WORK ITEM: When you set down the entries, keep every word exactly as it is but drop the pictures.

----- GIVEN DATA -----

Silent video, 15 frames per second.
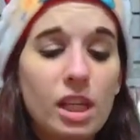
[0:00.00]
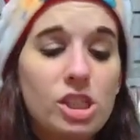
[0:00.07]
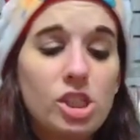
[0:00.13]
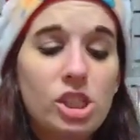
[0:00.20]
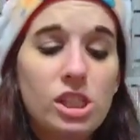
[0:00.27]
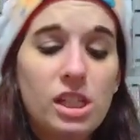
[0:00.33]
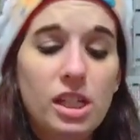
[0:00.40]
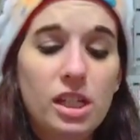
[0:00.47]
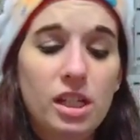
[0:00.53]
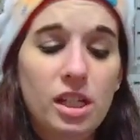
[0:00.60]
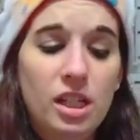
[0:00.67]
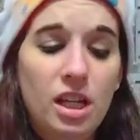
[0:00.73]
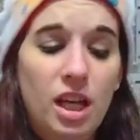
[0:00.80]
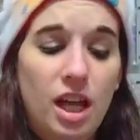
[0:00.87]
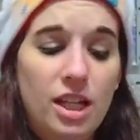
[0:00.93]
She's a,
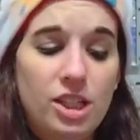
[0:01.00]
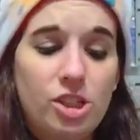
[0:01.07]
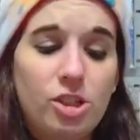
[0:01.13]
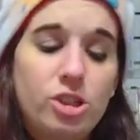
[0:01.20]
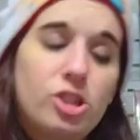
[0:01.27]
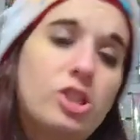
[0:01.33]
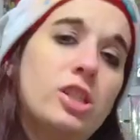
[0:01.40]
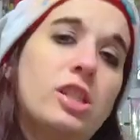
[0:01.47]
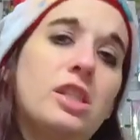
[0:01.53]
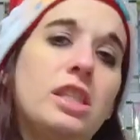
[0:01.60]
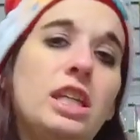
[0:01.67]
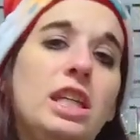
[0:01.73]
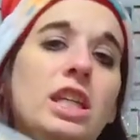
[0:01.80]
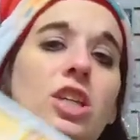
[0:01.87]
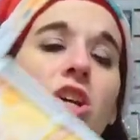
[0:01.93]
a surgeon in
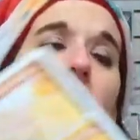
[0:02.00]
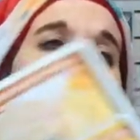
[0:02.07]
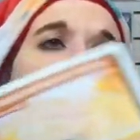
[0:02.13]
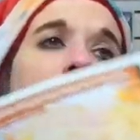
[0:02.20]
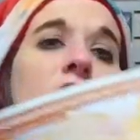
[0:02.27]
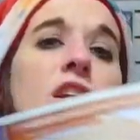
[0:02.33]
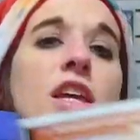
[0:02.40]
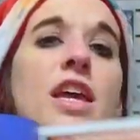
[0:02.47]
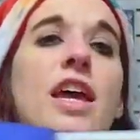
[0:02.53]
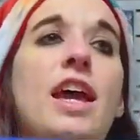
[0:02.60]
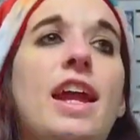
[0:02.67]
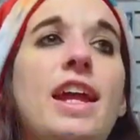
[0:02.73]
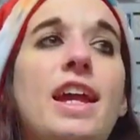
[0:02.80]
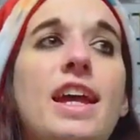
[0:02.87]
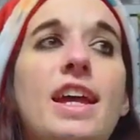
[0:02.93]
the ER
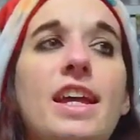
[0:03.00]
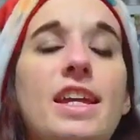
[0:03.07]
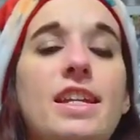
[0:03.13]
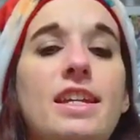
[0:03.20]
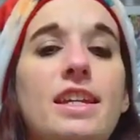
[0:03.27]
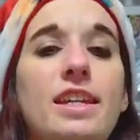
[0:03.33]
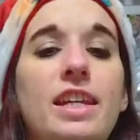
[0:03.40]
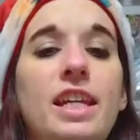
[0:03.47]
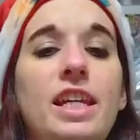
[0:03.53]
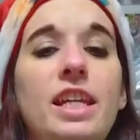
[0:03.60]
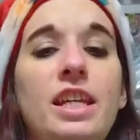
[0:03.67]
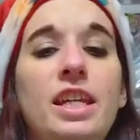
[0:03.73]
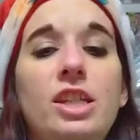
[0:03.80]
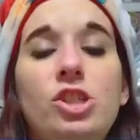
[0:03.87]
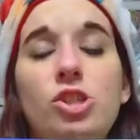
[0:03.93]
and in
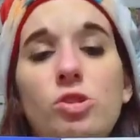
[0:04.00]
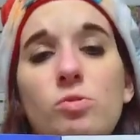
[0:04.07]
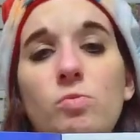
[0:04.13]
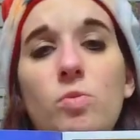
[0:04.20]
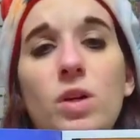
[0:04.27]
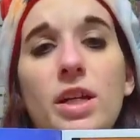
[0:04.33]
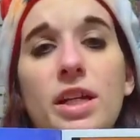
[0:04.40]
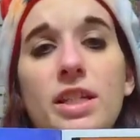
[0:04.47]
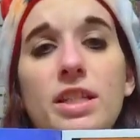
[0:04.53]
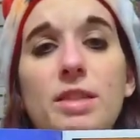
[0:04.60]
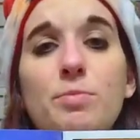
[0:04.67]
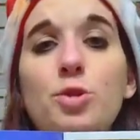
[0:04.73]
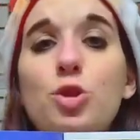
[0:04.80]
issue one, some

-----

SOLUTION TO THIS PROBLEM:
Silent video, 15 frames per second.
[0:00.00]
[0:00.07]
[0:00.13]
[0:00.20]
[0:00.27]
[0:00.33]
[0:00.40]
[0:00.47]
[0:00.53]
[0:00.60]
[0:00.67]
[0:00.73]
[0:00.80]
[0:00.87]
[0:00.93]
She's a,
[0:01.00]
[0:01.07]
[0:01.13]
[0:01.20]
[0:01.27]
[0:01.33]
[0:01.40]
[0:01.47]
[0:01.53]
[0:01.60]
[0:01.67]
[0:01.73]
[0:01.80]
[0:01.87]
[0:01.93]
a surgeon in
[0:02.00]
[0:02.07]
[0:02.13]
[0:02.20]
[0:02.27]
[0:02.33]
[0:02.40]
[0:02.47]
[0:02.53]
[0:02.60]
[0:02.67]
[0:02.73]
[0:02.80]
[0:02.87]
[0:02.93]
the ER
[0:03.00]
[0:03.07]
[0:03.13]
[0:03.20]
[0:03.27]
[0:03.33]
[0:03.40]
[0:03.47]
[0:03.53]
[0:03.60]
[0:03.67]
[0:03.73]
[0:03.80]
[0:03.87]
[0:03.93]
and in
[0:04.00]
[0:04.07]
[0:04.13]
[0:04.20]
[0:04.27]
[0:04.33]
[0:04.40]
[0:04.47]
[0:04.53]
[0:04.60]
[0:04.67]
[0:04.73]
[0:04.80]
issue one, some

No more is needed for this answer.